## [Raw data]

★ ★ ★ ★ ★

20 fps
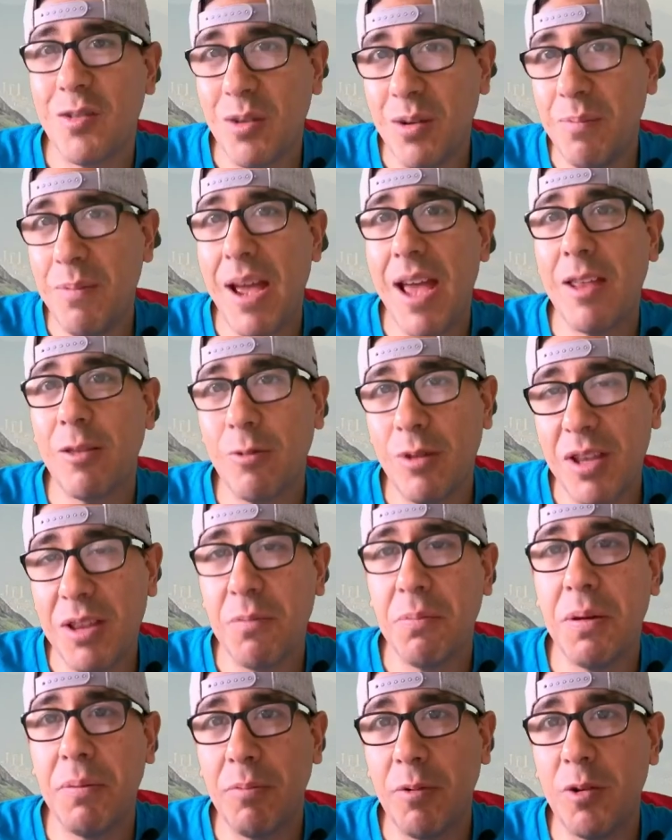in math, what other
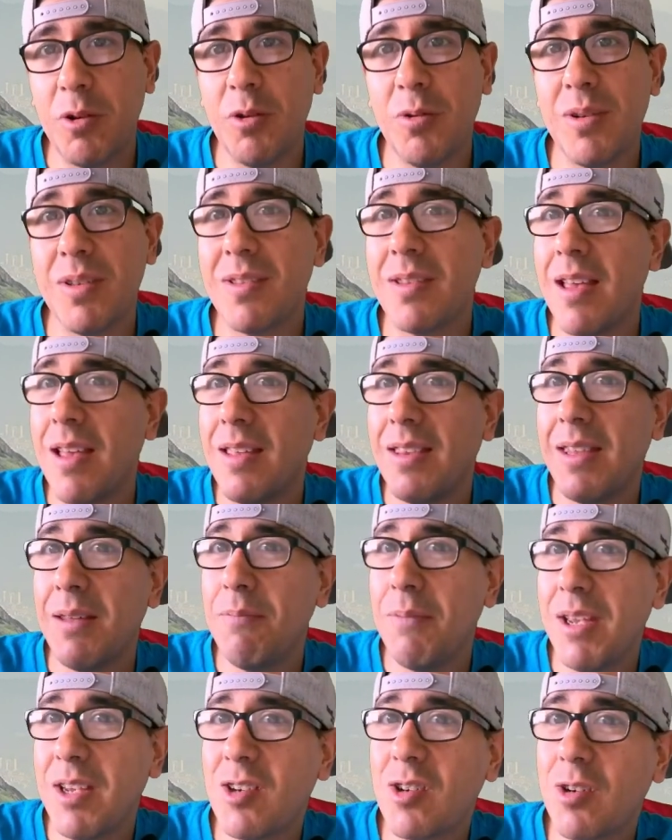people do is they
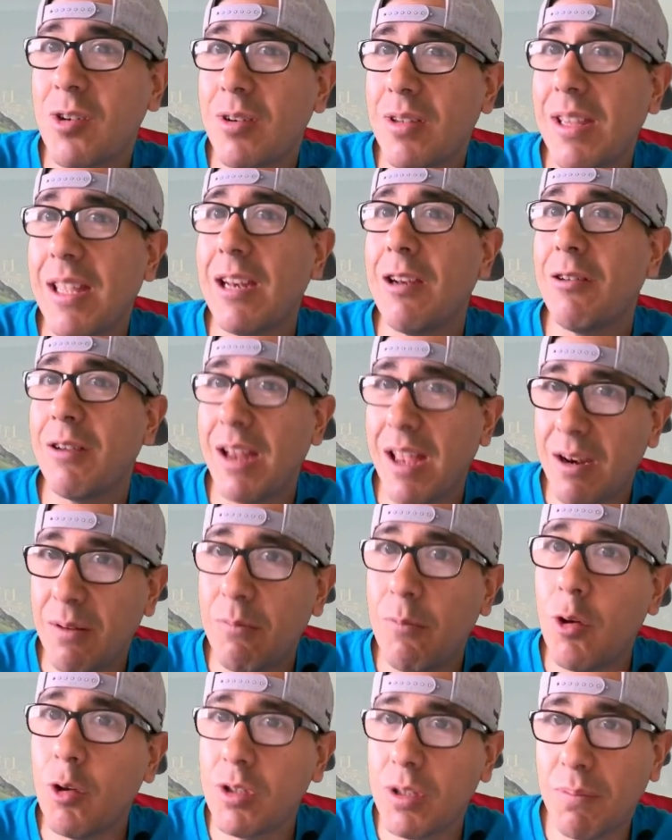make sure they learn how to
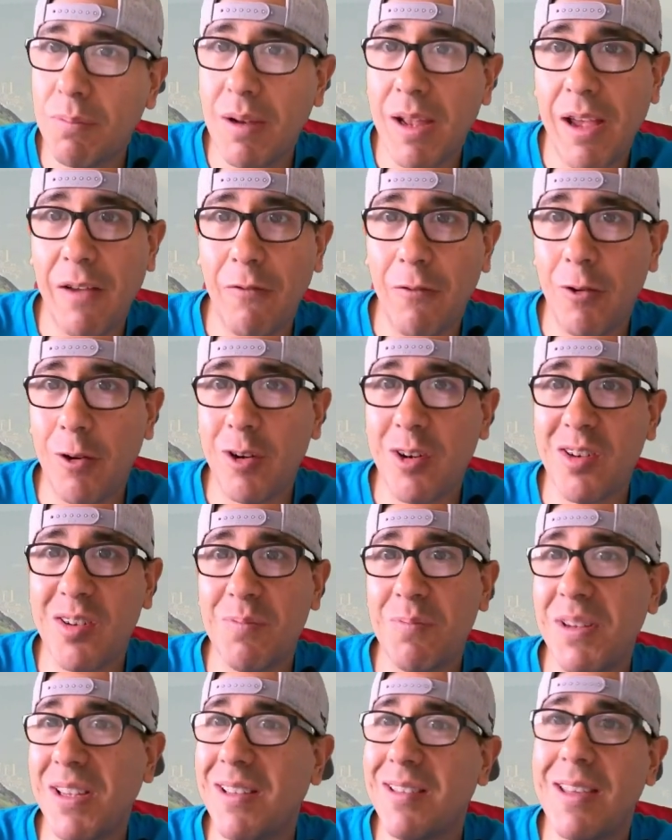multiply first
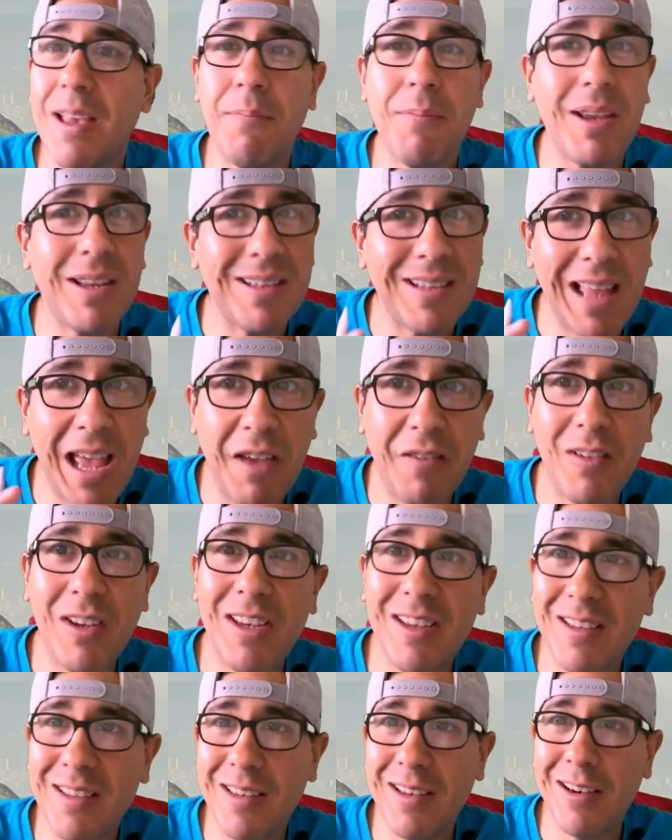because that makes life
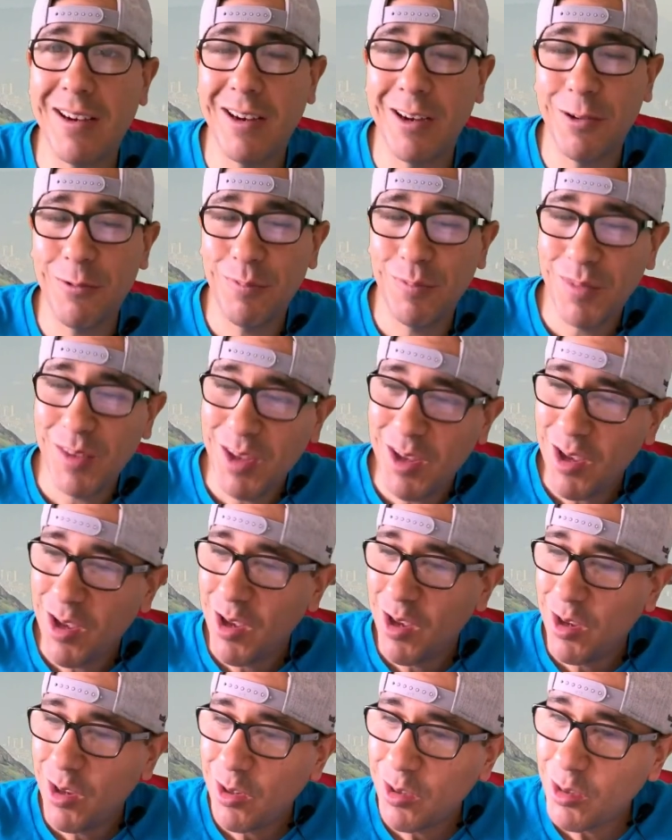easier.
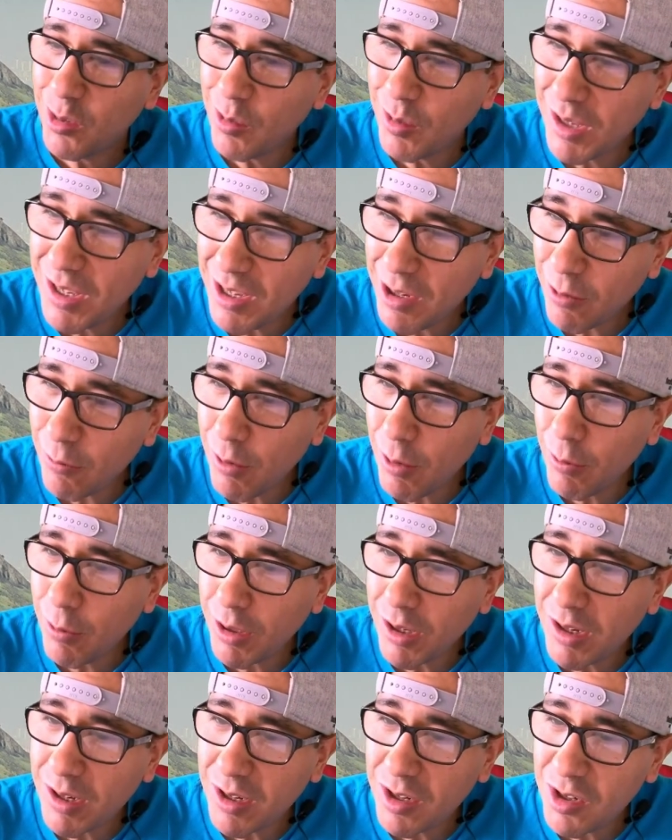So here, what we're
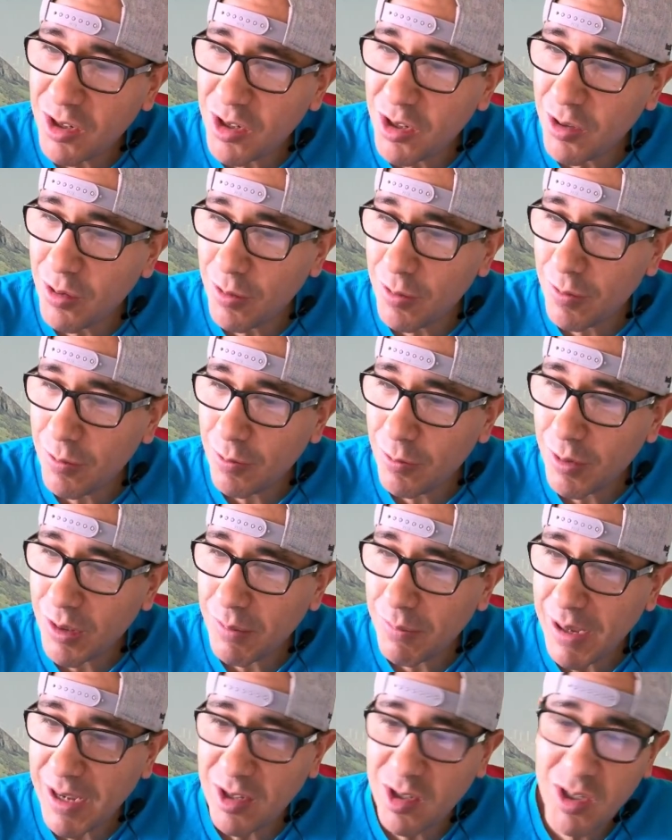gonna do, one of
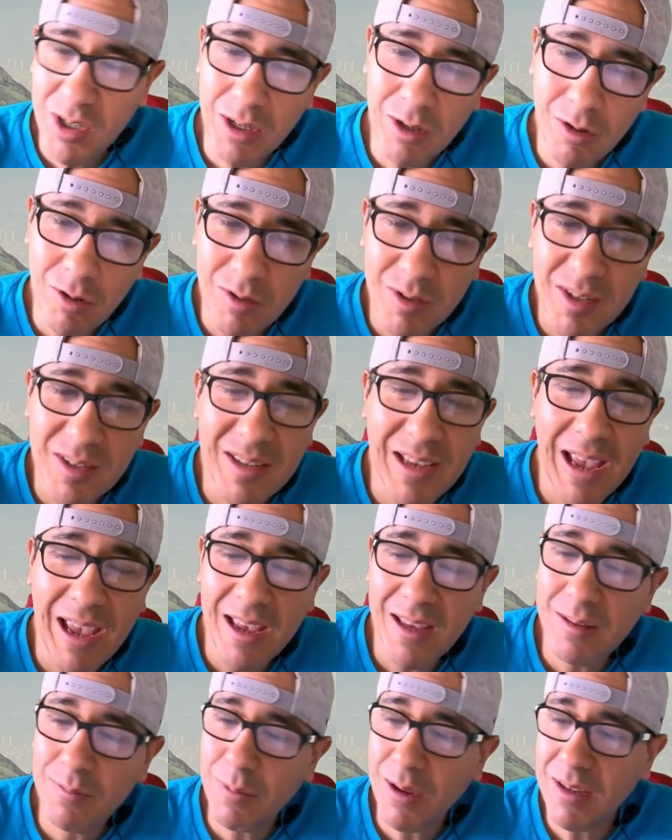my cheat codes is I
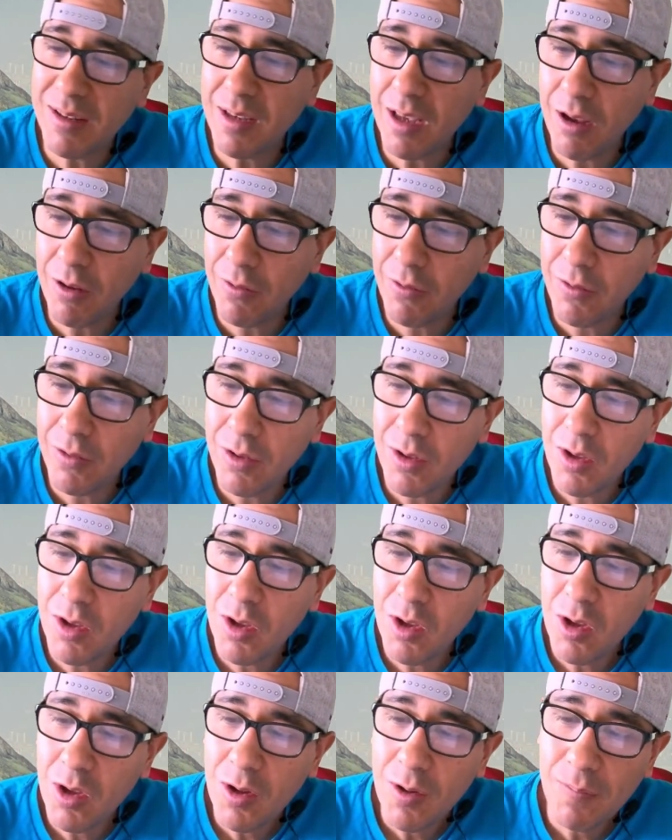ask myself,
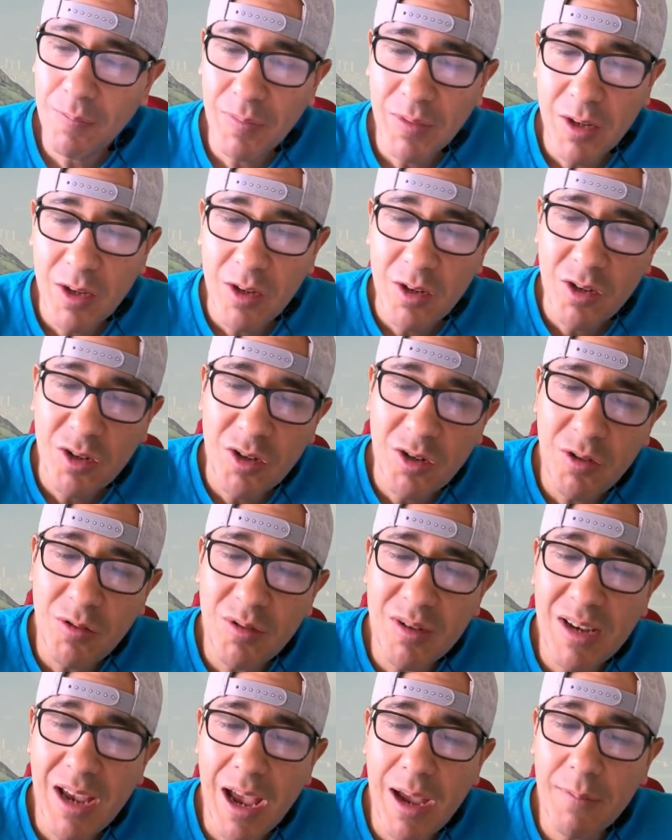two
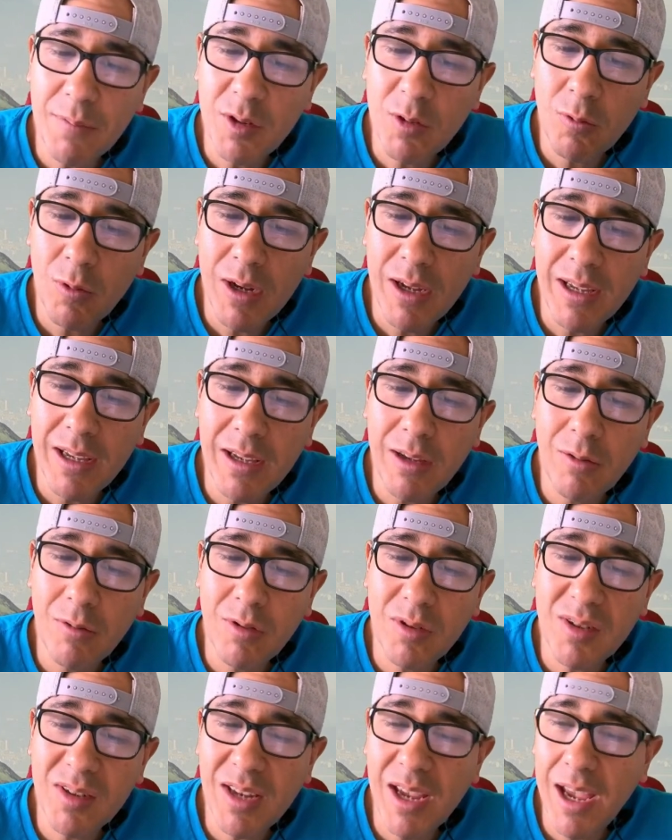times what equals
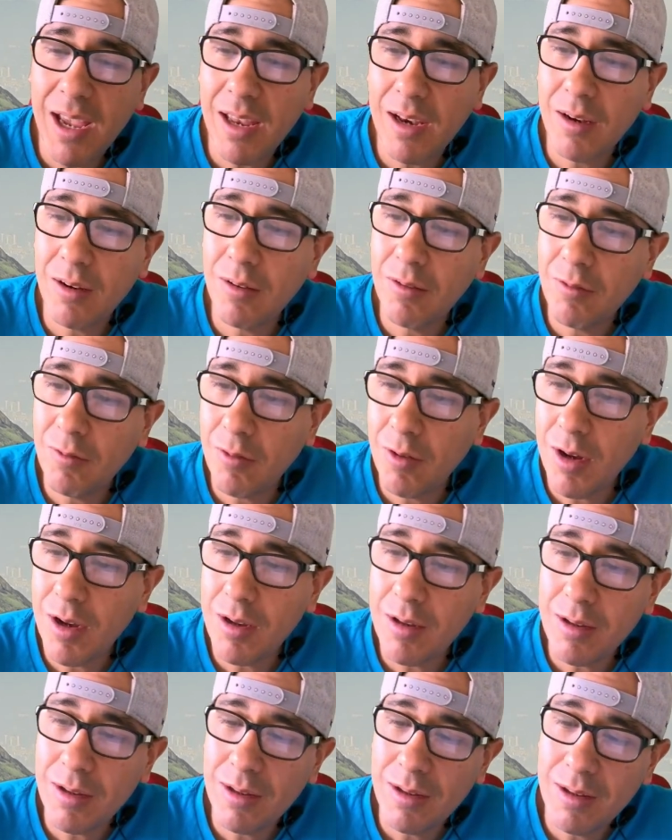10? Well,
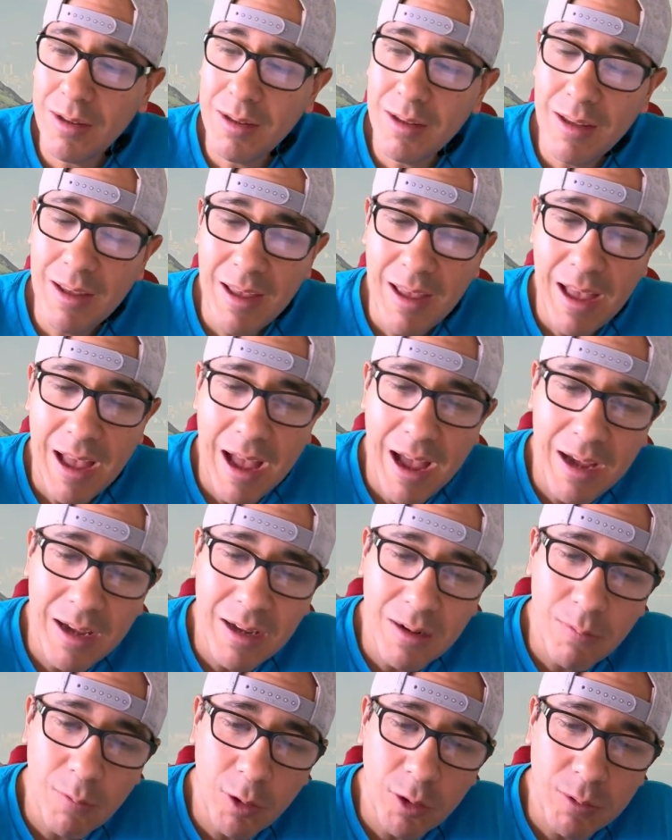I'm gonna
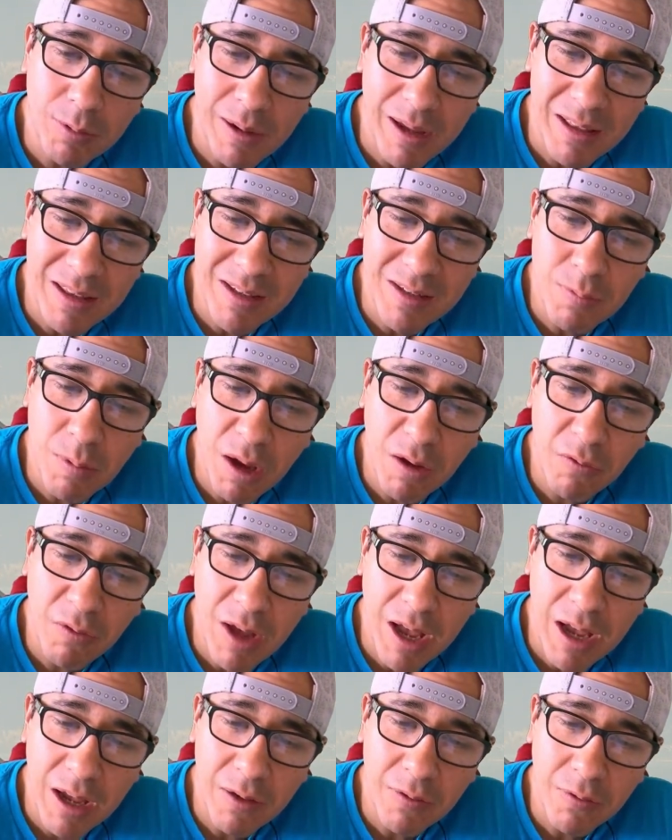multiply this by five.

★ ★ ★ ★ ★

Your reply should give again exactly the lines from the one with "because that makes life" through the last line of the data, with both ends included and pictures left out.

## [Reply]
because that makes life
easier.
So here, what we're
gonna do, one of
my cheat codes is I
ask myself,
two
times what equals
10? Well,
I'm gonna
multiply this by five.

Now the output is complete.